Stored items
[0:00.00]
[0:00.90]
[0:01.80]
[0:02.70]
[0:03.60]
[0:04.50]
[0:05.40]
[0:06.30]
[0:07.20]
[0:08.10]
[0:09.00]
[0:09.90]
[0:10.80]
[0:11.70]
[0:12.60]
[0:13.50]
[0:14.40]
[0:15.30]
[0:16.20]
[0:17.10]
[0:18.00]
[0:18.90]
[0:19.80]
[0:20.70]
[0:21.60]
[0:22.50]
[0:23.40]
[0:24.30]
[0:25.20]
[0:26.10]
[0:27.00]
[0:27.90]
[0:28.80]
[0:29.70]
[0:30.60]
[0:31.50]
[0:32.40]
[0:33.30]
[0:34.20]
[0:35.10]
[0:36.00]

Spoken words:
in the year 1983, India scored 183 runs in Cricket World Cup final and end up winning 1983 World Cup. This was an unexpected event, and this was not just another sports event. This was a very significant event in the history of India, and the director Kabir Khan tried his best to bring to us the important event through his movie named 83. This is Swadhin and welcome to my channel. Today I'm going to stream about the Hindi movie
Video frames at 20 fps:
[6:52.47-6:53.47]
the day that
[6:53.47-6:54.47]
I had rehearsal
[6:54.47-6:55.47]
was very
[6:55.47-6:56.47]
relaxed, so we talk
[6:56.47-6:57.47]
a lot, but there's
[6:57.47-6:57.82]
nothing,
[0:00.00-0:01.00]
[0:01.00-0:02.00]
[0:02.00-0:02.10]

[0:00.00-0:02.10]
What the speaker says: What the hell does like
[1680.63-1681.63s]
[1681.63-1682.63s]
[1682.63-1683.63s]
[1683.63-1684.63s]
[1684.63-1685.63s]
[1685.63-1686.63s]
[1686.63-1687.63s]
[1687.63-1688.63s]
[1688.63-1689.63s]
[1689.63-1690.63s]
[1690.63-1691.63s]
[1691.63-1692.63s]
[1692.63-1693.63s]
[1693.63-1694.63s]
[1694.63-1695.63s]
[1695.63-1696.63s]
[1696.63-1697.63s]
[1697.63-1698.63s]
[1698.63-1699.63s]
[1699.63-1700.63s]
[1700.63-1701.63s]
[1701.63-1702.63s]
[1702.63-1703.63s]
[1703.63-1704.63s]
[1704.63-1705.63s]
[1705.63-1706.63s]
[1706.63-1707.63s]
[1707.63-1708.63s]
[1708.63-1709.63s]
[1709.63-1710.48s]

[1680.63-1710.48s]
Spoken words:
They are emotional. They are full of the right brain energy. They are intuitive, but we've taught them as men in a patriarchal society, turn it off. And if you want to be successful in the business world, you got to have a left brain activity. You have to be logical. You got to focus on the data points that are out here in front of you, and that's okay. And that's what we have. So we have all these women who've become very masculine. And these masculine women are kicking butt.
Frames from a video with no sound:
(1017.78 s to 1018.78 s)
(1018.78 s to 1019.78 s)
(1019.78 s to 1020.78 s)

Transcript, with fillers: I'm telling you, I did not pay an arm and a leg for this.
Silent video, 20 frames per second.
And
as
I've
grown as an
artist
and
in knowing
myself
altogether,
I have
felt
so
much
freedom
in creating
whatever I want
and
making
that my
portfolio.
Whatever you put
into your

• [Activity]: List all lines from the entries that include the word "with".

• [Result of this task]:
Frames from a video with no sound:
Transcript, with fillers: I'm telling you, I did not pay an arm and a leg for this.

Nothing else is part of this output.